Mildes bis Moderates Equines Asthma (früher IAD) – Die "leichtere" Entzündung
Diese Form des Asthmas betrifft Pferde aller Altersgruppen, wird aber häufiger bei jüngeren Sportpferden diagnostiziert. Die Symptome sind oft milder, können die Leistungsfähigkeit aber dennoch beeinträchtigen. Auslöser können Staub, Schadgase wie Ammoniak oder auch vorangegangene Virusinfektionen sein. Es gibt Hinweise auf eine gemeinsame allergische Pathogenese mit dem schweren Asthma, auch wenn ein direkter Übergang von IAD zu RAO nicht eindeutig belegt ist.
Ihre Beobachtungen bei Verdacht auf mildes/moderates Asthma (IAD):
- Gelegentlicher Husten: Oft nur während oder nach der Belastung.
- Leichter Nasenausfluss: Manchmal nur als feuchter Schimmer an den Nüstern sichtbar, oft klar.
- Verzögerte Erholung nach Anstrengung.
- Leichte Leistungsminderung.
- Allgemeinbefinden meist ungestört: Typischerweise tritt kein Fieber auf und der Appetit ist normal. Die Körpertemperatur eines gesunden Pferdes liegt zwischen 37,5 und 38,2 °C. Beachten Sie jedoch, dass manche neueren Quellen bereits Temperaturen über 38,0 °C als potenzielles Warnsignal sehen.
Sonderform: Sommerweide-Asthma (SP-RAO)
Wichtig zu wissen ist auch, dass es eine Form des schweren Asthmas gibt, die hauptsächlich auf der Weide während der Sommermonate auftritt ("Summer Pasture-Associated Severe Equine Asthma" oder SP-RAO), ausgelöst durch Pollen oder Schimmelpilze im Gras. Die Symptome ähneln denen des stallassoziierten schweren Asthmas.
Ihr "Diagnose-Werkzeugkasten" als Pferdebesitzer
Ihre scharfe Beobachtungsgabe ist der erste und wichtigste Schritt. Erstellen Sie ein kleines "Gesundheitstagebuch":
- Atmung in Ruhe: Frequenz, Tiefe, Anstrengung?
- Husten: Wann, wie oft, welcher Art?
- Nasenausfluss: Vorhanden? Farbe, Konsistenz?

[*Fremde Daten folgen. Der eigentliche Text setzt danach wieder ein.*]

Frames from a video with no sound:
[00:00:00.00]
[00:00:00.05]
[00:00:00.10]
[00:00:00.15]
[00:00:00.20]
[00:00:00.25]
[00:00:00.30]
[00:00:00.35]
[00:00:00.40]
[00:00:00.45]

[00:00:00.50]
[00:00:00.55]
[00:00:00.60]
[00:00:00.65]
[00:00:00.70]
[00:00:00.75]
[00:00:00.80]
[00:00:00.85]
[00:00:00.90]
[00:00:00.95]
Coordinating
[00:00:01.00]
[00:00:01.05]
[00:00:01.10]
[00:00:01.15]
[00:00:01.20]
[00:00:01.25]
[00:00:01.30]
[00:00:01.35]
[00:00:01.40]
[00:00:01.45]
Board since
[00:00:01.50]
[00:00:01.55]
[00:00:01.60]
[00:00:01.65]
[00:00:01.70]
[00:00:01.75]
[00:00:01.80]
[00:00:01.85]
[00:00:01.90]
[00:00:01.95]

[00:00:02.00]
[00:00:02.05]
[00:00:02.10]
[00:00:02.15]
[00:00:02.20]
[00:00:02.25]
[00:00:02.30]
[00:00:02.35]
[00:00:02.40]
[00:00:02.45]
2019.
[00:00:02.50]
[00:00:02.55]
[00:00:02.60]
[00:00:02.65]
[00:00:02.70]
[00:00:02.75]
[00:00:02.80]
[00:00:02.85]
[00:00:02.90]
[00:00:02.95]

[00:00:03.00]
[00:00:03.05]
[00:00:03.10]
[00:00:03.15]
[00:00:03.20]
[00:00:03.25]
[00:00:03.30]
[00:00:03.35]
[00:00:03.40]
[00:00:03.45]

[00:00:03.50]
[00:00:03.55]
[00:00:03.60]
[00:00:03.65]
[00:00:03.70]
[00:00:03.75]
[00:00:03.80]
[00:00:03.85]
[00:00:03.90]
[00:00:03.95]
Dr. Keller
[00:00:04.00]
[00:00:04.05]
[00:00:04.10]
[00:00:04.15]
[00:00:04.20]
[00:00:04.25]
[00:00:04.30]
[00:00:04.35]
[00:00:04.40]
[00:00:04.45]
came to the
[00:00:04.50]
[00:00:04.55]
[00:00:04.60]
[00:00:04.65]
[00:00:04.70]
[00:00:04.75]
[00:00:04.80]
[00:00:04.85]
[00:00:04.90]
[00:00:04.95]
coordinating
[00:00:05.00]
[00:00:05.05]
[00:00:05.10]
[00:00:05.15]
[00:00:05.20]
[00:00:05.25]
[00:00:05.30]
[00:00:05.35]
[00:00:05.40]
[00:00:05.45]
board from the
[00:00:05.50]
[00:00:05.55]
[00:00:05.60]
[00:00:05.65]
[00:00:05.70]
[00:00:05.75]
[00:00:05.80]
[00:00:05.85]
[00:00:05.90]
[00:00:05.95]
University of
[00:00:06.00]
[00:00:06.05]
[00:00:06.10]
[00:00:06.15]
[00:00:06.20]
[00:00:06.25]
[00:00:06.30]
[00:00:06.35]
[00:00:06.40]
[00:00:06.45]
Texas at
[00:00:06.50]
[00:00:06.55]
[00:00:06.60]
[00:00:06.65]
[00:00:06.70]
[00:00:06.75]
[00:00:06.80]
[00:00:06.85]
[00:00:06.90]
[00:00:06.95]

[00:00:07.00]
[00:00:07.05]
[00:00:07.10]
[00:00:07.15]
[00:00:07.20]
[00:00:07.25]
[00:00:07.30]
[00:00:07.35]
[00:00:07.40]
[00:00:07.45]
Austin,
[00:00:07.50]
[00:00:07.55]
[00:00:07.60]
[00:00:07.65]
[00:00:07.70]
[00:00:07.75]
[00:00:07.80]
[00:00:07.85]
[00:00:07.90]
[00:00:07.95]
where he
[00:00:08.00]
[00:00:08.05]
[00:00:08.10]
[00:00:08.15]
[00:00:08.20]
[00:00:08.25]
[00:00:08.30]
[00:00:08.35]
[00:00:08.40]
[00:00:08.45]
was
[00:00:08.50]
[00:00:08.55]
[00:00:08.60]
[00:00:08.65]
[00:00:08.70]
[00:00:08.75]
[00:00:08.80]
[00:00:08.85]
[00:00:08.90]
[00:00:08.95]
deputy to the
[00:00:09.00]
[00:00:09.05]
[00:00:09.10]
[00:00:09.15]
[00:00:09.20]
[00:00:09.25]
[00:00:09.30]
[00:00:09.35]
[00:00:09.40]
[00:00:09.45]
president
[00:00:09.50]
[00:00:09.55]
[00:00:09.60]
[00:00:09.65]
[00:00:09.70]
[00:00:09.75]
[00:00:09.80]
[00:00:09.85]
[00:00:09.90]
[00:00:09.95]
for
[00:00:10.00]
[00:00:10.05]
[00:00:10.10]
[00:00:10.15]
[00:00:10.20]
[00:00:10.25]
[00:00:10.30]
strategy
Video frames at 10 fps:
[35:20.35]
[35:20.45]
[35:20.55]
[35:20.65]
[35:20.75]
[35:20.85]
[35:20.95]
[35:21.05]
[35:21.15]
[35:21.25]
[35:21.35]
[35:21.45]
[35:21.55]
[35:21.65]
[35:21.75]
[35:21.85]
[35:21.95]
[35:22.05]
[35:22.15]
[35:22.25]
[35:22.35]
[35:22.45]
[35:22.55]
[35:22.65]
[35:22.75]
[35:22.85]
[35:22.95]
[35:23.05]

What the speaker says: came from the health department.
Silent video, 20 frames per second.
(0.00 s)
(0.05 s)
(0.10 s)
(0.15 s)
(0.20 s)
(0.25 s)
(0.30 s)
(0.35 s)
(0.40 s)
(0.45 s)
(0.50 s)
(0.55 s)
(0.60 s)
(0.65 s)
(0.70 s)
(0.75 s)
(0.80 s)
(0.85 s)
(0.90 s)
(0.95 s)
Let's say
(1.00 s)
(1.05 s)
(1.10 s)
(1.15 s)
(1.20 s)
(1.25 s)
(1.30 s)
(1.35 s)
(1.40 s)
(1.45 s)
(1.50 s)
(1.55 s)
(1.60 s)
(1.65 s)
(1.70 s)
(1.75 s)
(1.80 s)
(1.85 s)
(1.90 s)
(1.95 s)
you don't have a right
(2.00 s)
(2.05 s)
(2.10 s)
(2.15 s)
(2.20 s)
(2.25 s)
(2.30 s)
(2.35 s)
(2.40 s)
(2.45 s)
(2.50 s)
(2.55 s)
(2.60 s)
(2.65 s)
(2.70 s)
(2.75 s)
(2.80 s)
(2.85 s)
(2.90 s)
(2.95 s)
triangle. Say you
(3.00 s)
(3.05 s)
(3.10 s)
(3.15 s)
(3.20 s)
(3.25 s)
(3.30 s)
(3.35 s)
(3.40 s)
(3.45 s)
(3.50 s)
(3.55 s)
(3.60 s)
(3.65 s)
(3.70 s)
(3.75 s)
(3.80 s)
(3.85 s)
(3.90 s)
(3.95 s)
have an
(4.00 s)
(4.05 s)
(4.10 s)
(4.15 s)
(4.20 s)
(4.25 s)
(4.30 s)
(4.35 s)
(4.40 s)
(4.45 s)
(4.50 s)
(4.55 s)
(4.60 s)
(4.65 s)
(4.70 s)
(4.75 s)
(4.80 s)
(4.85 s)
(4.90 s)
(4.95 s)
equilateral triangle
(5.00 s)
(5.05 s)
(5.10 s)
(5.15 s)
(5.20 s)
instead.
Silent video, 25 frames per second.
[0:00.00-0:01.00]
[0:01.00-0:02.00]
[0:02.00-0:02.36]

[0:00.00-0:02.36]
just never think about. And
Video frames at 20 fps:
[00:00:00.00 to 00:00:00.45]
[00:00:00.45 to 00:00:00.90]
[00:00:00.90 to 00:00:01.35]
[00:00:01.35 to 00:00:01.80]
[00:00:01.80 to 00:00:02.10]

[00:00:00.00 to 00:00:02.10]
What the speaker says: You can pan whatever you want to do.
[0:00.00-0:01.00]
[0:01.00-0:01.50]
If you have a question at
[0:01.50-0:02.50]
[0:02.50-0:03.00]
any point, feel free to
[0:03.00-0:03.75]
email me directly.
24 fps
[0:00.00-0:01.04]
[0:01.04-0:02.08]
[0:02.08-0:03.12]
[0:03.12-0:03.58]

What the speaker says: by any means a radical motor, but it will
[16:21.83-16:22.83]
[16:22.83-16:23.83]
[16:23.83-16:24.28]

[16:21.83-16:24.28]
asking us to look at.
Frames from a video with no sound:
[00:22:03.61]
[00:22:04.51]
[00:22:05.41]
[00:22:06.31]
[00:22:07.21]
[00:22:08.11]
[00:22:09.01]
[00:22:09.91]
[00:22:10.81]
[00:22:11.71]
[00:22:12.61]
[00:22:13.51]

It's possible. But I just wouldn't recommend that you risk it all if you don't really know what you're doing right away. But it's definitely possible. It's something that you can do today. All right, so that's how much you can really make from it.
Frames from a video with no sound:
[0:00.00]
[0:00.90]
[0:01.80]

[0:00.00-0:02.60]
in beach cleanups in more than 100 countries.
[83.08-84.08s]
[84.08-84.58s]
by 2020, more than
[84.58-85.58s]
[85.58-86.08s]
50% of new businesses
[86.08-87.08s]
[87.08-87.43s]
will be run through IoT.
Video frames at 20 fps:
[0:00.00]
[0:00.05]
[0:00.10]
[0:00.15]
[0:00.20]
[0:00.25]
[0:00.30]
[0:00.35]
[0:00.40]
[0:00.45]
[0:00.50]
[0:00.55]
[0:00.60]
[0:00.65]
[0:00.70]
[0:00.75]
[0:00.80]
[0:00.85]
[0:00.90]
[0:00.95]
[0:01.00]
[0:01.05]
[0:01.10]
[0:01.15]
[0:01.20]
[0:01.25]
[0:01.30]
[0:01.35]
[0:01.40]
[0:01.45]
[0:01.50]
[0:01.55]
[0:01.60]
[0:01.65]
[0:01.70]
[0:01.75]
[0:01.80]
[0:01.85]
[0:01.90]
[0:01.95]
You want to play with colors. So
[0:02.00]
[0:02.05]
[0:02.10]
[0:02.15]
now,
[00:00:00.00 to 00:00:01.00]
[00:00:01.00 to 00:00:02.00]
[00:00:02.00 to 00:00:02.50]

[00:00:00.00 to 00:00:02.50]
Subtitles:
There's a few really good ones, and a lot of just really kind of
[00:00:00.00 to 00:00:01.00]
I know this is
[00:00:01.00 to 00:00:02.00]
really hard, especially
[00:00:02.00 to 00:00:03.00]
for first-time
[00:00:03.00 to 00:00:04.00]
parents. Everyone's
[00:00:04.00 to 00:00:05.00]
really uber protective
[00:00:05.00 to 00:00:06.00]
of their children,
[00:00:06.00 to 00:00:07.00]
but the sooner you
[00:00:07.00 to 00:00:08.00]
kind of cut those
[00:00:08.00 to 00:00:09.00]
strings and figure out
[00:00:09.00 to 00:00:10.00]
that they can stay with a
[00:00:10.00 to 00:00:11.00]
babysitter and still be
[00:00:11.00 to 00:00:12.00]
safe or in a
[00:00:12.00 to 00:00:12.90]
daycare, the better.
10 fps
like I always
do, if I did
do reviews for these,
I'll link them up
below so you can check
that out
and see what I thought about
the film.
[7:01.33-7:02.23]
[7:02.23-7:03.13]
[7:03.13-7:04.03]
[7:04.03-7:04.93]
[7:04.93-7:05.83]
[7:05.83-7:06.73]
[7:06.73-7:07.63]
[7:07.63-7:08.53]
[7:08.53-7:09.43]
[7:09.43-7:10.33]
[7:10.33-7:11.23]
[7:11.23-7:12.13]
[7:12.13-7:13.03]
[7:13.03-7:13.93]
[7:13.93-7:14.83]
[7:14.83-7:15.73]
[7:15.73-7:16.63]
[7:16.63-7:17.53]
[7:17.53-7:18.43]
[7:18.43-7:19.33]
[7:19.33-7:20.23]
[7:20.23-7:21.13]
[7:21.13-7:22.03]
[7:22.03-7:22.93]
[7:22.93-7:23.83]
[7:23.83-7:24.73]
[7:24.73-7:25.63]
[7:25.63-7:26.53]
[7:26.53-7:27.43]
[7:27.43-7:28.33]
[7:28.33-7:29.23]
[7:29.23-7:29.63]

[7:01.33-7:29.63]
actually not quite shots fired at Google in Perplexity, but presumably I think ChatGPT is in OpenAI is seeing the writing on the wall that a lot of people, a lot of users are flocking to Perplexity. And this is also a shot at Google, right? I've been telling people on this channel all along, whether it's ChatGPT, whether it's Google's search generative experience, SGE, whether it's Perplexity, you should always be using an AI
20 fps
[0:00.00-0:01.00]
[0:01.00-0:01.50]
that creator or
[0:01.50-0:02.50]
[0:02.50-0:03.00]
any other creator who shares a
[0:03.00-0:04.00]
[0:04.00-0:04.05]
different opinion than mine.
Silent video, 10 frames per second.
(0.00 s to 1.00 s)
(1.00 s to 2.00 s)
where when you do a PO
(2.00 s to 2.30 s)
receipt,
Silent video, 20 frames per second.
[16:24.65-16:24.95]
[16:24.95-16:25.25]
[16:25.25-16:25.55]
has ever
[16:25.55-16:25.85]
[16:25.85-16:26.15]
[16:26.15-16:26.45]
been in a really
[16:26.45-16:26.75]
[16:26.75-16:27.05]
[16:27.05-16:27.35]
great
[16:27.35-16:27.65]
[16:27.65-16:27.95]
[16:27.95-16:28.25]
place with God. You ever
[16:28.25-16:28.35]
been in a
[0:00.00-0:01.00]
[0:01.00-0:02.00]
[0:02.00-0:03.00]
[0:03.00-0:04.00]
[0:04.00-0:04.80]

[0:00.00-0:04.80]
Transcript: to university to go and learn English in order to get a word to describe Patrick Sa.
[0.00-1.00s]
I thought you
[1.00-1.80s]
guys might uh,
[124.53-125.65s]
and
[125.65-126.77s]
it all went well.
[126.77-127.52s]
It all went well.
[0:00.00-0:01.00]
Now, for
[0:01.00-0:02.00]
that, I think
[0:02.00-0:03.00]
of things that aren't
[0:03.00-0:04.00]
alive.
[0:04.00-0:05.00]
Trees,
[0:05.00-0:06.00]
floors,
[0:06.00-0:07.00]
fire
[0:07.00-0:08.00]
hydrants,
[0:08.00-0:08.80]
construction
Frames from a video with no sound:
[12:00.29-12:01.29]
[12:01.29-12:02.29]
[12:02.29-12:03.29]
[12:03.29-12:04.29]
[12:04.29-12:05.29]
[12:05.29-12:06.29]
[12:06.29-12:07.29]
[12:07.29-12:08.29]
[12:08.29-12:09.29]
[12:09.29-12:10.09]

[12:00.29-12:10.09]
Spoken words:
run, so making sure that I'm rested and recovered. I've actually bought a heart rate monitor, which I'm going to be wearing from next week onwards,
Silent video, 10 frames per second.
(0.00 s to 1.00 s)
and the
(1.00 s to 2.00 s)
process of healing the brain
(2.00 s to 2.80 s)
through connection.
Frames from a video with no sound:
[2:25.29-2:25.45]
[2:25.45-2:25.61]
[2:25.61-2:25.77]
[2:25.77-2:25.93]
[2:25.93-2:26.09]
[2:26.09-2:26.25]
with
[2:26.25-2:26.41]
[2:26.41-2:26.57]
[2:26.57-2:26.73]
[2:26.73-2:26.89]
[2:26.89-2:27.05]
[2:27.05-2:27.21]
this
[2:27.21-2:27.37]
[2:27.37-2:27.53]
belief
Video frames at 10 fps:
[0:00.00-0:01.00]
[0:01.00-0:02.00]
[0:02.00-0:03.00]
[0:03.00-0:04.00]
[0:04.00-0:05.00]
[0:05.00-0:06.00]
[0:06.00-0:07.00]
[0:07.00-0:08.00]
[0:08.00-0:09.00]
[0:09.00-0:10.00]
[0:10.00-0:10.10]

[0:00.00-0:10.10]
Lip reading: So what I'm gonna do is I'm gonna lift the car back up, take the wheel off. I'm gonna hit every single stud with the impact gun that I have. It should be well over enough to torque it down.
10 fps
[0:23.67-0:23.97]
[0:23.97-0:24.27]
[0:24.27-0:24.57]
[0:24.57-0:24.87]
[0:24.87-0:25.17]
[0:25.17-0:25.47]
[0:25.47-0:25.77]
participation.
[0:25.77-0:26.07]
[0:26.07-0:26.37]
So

- Leistungsbereitschaft & Allgemeinbefinden: Veränderungen?
- Umgebung: Stall, Weide, Futter – mögliche Auslöser?
Wann ist der Tierarzt gefragt? – Mehr als nur Beobachtung
Auch wenn Ihre Beobachtungen wertvoll sind, ersetzen sie niemals eine tierärztliche Diagnose. Ihr Tierarzt hat spezielle diagnostische Möglichkeiten wie:
- Endoskopie: Untersuchung der Atemwege mit einer Kamera.
- Bronchoalveoläre Lavage (BAL): Entnahme von Zellproben aus der tiefen Lunge zur zytologischen Untersuchung.
- Allergietests: Können helfen, spezifische Auslöser zu identifizieren.
Kontaktieren Sie Ihren Tierarzt, wenn:
- Der Husten länger als ein paar Tage anhält oder sich verschlimmert.
- Die Atemfrequenz in Ruhe dauerhaft erhöht ist.
- Fieber auftritt.
- Eitriger oder stark verfärbter Nasenausfluss sichtbar wird.
- Ihr Pferd offensichtliche Atemnot zeigt.
- Sie eine deutliche Leistungsminderung feststellen.
Behandlung und Management
Die Behandlung von Equinem Asthma stützt sich auf zwei Säulen: Optimierung der Haltungsbedingungen (Staubreduktion, hochwertiges, ggf. bedampftes Heu, gute Belüftung) und, falls nötig, medikamentöse Therapie (z.B. Kortikosteroide zur Entzündungshemmung und Bronchodilatatoren zur Erweiterung der Atemwege).
Je früher Equines Asthma erkannt und behandelt wird, desto besser sind die Prognosen. Ihre aufmerksame Beobachtung, kombiniert mit tierärztlicher Expertise, ist der Schlüssel, um Ihrem Pferd zu helfen, wieder frei durchzuatmen.